What is the meaning of Naaseh Adam Betzalmeinu? I would say on a peshat level it is just a syntactic artefact of the plural form (though NOT meaning, as we can see from immediate context) of Elokim. Which is in turn plural, just like certain other nouns which connote mastery. That this carryover of plural form is inconsistestly applied shouldn't matter, except to the extent that it leaves the door open to midrashic interpretation of the divergent yet perfectly syntactically acceptable form. (I also mention the idea that it is a nifal adjective - Adam was created in our (=people, says Moshe Rabbenu) form.

Check out the video here. Running time: About 3 minutes.


Steg (dos iz nit der šteg) said...

i like this videoblogging format, but you should try and look at the audience more ;-) .
I also like your practical use of the distinction between elohim and Elo-im.

What i find really intersting about נעשה אדם is that our monotheistic creation story has this anomalous plural that we spend all this mental energy trying to figure out... and in the polytheistic creation story of the Enuma Elish, Marduk says:

"My blood will I take and bone will I [fashion]
I will make man, that man may [...]
I will create man who shall inhabit the earth,
That the service of the gods may be established, and that their shrines may be built..."

Anonymous said...

Indeed, the looking at the audience is something I have to work on.

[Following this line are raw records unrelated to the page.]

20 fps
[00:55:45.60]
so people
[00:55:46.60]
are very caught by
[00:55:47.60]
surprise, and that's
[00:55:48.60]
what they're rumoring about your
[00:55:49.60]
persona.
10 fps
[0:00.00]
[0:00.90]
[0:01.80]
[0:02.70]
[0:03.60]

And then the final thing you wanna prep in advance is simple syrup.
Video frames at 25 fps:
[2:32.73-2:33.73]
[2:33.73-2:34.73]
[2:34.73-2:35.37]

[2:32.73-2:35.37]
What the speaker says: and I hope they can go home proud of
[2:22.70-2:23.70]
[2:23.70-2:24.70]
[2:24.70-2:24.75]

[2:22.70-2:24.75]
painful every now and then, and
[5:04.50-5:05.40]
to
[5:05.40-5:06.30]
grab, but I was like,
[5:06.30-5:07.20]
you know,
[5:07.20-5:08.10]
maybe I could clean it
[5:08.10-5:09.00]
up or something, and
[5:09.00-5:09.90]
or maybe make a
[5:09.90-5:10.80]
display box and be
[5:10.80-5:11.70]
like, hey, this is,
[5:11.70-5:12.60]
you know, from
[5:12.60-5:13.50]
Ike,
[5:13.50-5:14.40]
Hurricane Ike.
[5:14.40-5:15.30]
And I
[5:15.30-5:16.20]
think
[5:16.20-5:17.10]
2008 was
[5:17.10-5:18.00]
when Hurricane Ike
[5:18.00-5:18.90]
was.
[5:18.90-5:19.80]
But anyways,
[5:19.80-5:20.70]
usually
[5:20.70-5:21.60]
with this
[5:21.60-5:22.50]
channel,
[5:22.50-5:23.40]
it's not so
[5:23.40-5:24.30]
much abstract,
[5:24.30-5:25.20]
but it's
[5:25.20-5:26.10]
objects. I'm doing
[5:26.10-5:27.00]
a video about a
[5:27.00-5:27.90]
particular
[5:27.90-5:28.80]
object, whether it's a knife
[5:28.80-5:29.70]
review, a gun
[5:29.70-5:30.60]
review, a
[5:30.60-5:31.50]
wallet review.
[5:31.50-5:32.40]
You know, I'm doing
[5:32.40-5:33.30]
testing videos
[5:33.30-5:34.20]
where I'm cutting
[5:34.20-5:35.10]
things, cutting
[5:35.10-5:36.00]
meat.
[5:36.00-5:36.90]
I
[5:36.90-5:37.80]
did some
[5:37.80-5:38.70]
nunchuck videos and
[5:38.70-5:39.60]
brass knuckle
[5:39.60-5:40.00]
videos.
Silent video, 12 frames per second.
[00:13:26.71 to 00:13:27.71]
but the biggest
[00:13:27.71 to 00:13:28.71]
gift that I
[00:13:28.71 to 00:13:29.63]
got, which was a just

Part of the problem is that a lot of this is text based, so the temptation is always there to look down at the sefer in my lap. I think I'm getting better at it as time goes on.

A larger problem is that, as you mentioned earlier, not many will have the time or attention span (or for that matter, the earphones or speakers) to sit through videos. Text is better to quickly scan and skim.

But for the moment I'm trying to divide my posts and have some only text, some video, and some a mix, keep experimenting, and wait for the format to catch on.

Comparing to other creation accounts and the like is often fun, and perhaps profitable in some instances. Indeed, I'm likely to make mention of Gilgamesh in short order - there's an interesting snake and tree of life contrast.